We evaluate the impact of pretraining Graph Transformer architectures on atom-level quantum-mechanical features for the modeling of absorption, distribution, metabolism, excretion, and toxicity (ADMET) properties of drug-like compounds. We compare this pretraining strategy with two others: one based on molecular quantum properties (specifically the HOMO-LUMO gap) and one using a self-supervised atom masking technique. After fine-tuning on Therapeutic Data Commons ADMET datasets, we evaluate the performance improvement in the different models observing that models pretrained with atomic quantum mechanical properties produce in general better results. We then analyze the latent representations and observe that the supervised strategies preserve the pretraining information after fine-tuning and that different pretrainings produce different trends in latent expressivity across layers.
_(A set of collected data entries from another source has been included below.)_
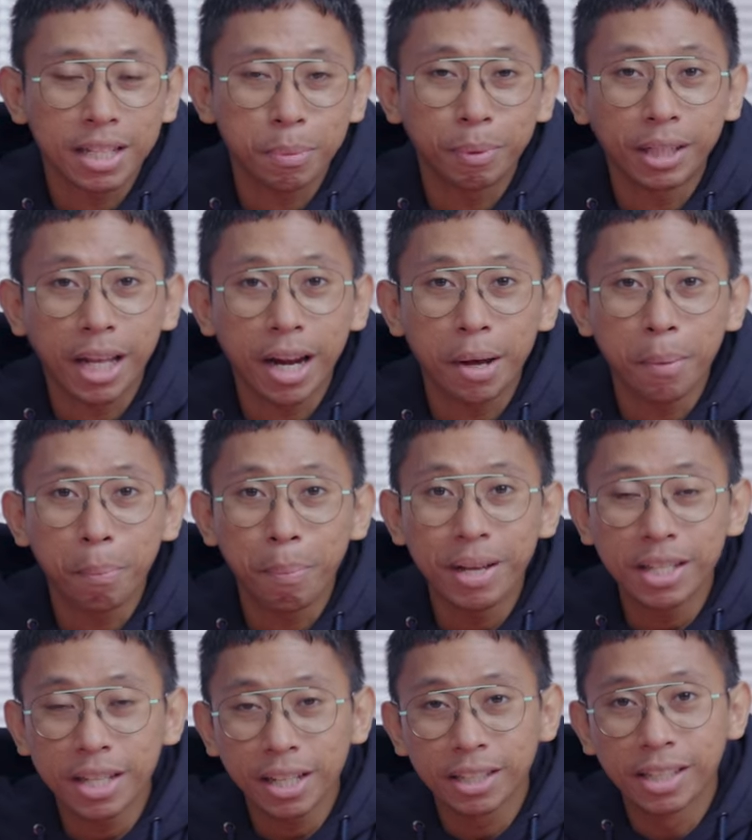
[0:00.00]
Sementara
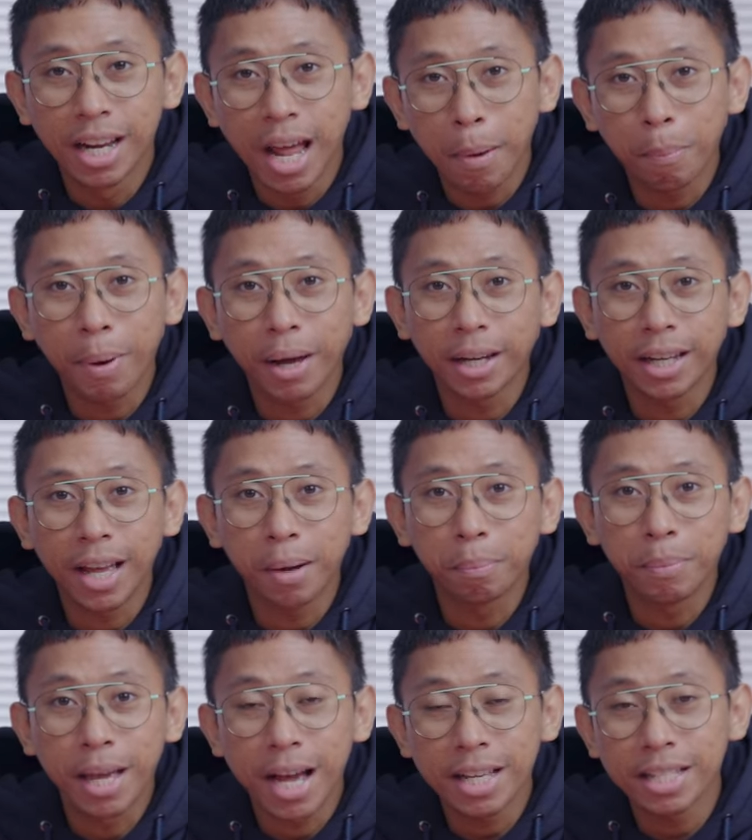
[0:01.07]
Pixel 8 yang
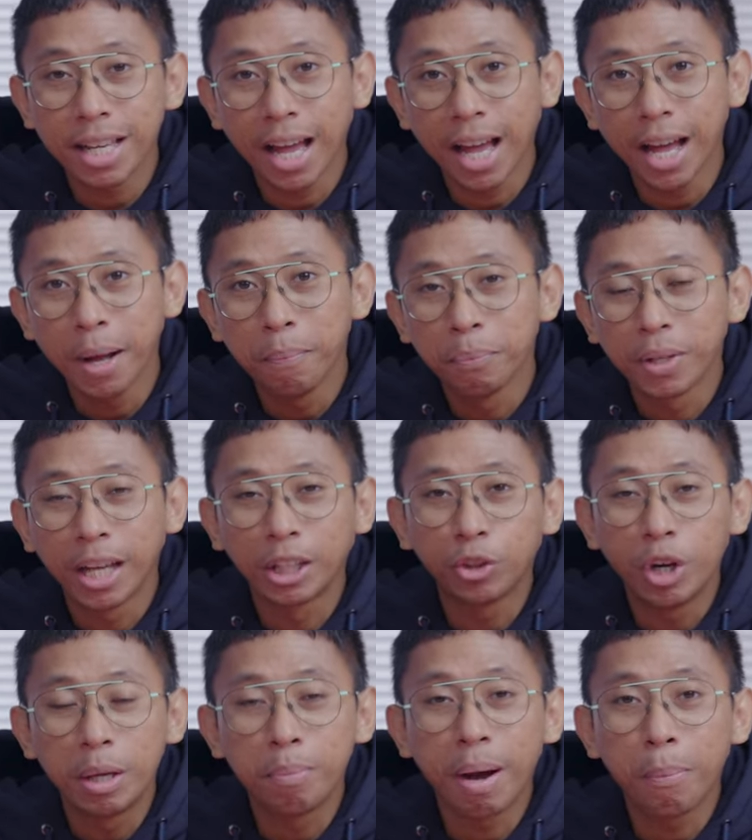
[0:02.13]
biasa itu
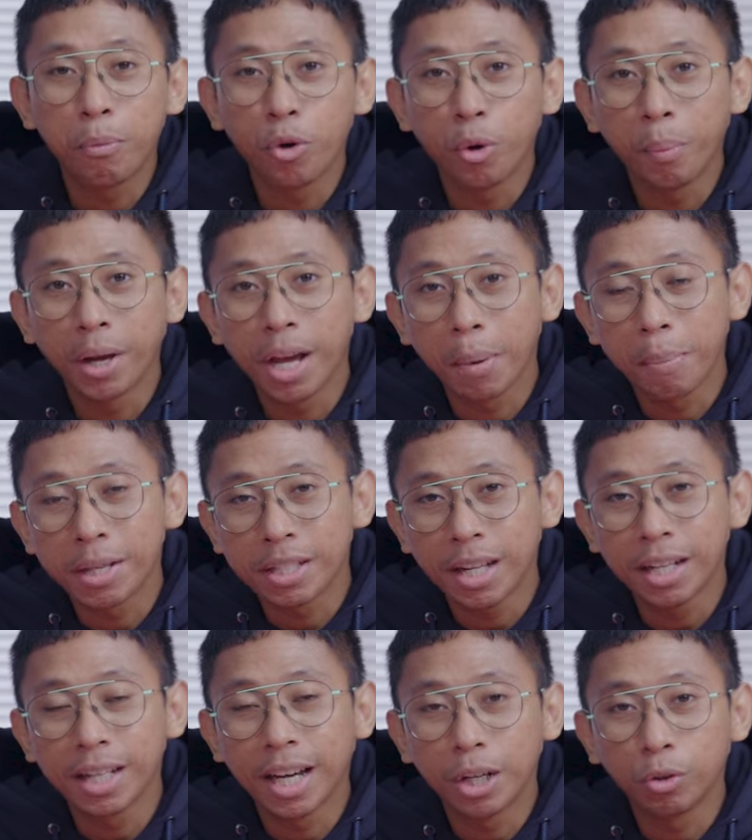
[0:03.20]
50 megapiksel
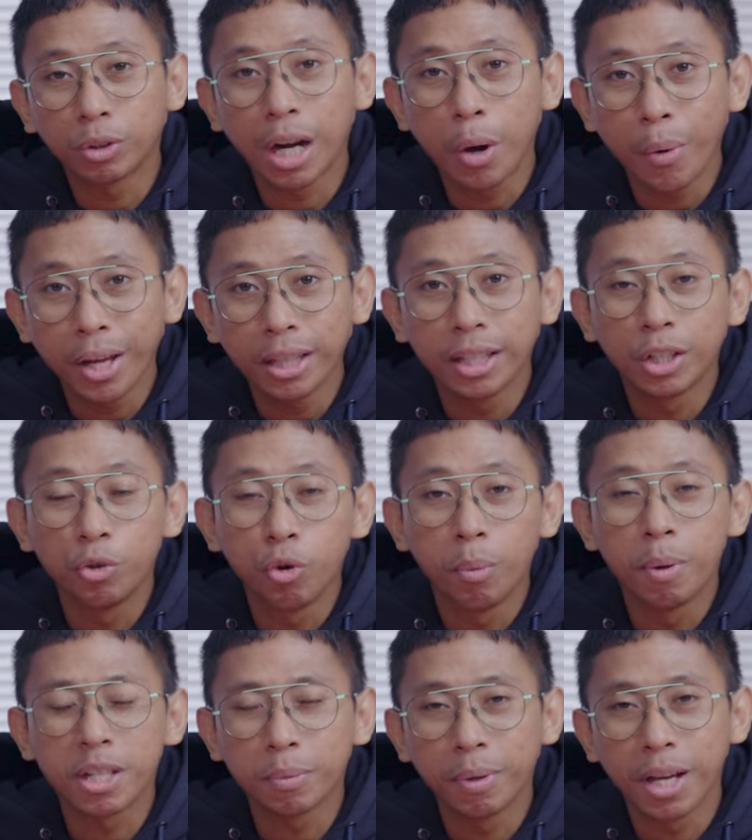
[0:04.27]
dengan ultrawide
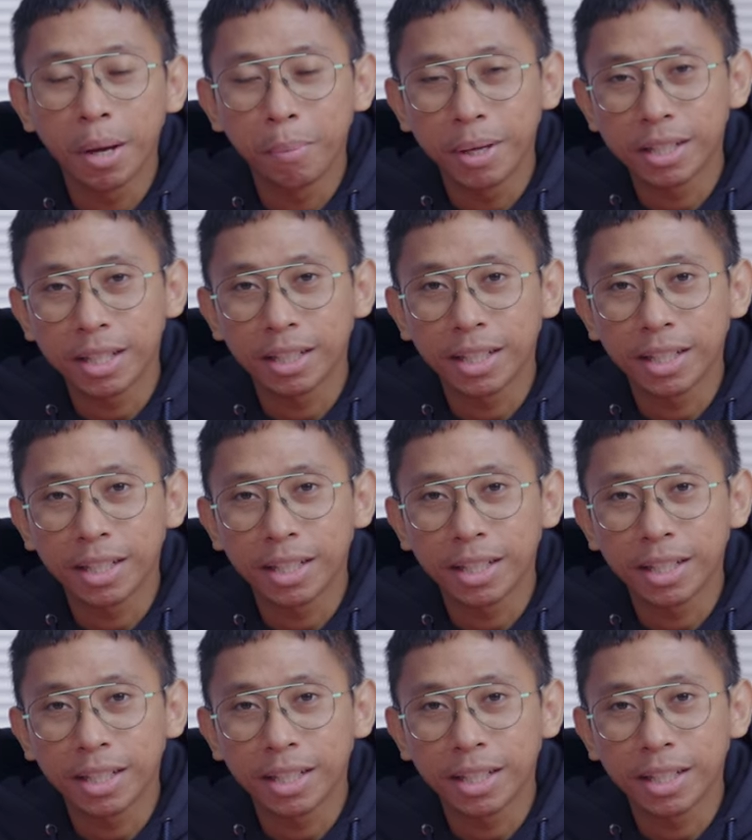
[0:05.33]
12 megapiksel.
Furthermore, we find that models pretrained on atomic quantum mechanical properties capture more low-frequency Laplacian eigenmodes of the input graph via the attention weights and produce better representations of atomic environments within the molecule. Application of the analysis to a much larger non-public dataset for microsomal clearance illustrates generalizability of the studied indicators. In this case the performances of the models are in accordance with the representation analysis and highlight, especially for the case of masking pretraining and atom-level quantum property pretraining, how model types with similar performance on public benchmarks can have different performances on large scale pharmaceutical data.

Scientific contribution

We systematically compared three different data type/methodologies for pretraining molecular Graphormer with the purpose of modeling ADMET properties as downstream tasks. The learned representations from differently pretrained models were analyzed in addition to comparison of downstream task performances that have been typically reported in similar works. Such examination methodologies, including a newly introduced analysis of Graphormer’s Attention Rollout Matrix, can guide pretraining strategy selection, as corroborated by a performance evaluation on a larger internal dataset.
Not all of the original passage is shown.